What you have to do - Should any entry include an image, skip the image and copy the entry exactly.
'''
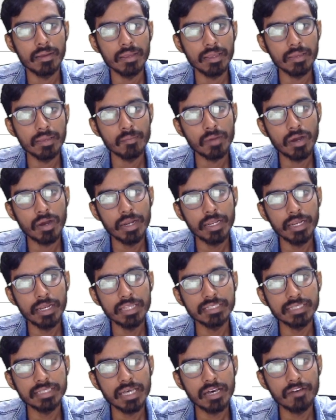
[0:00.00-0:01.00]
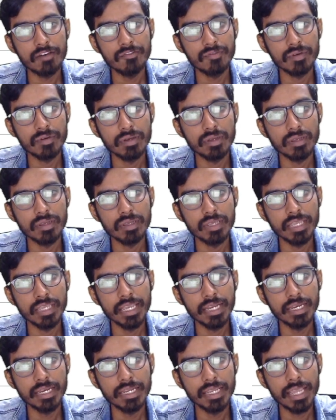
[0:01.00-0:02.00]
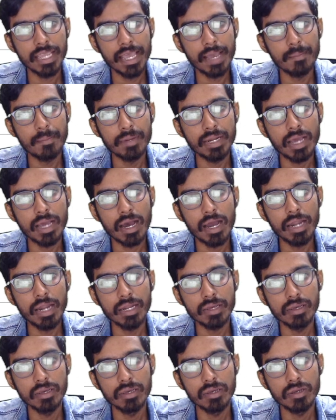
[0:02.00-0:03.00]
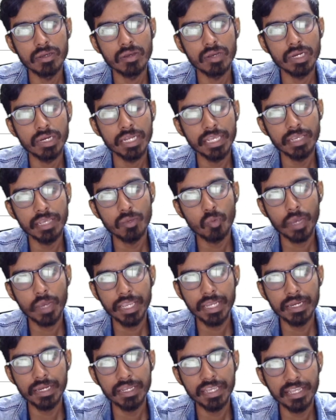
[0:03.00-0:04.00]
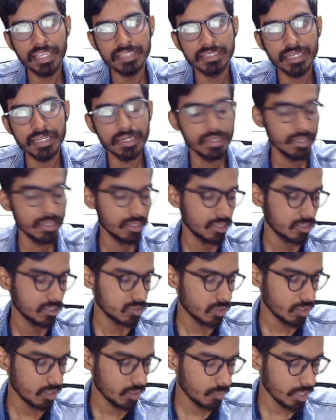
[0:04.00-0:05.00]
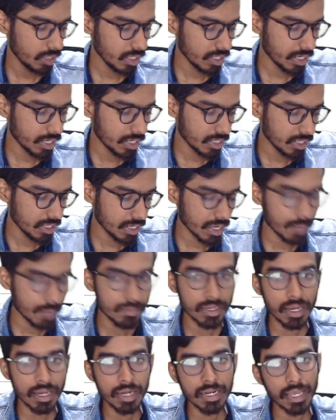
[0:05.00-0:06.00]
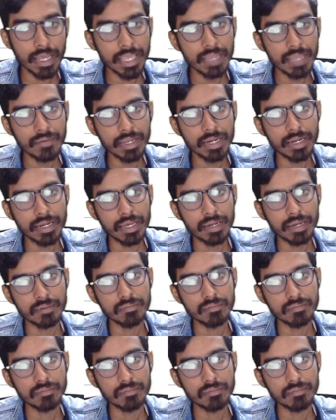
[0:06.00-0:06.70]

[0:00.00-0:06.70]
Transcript: modulus of n cap dot dy dz, that will be n cap dot I vector,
'''
The completed task -
[0:00.00-0:01.00]
[0:01.00-0:02.00]
[0:02.00-0:03.00]
[0:03.00-0:04.00]
[0:04.00-0:05.00]
[0:05.00-0:06.00]
[0:06.00-0:06.70]

[0:00.00-0:06.70]
Transcript: modulus of n cap dot dy dz, that will be n cap dot I vector,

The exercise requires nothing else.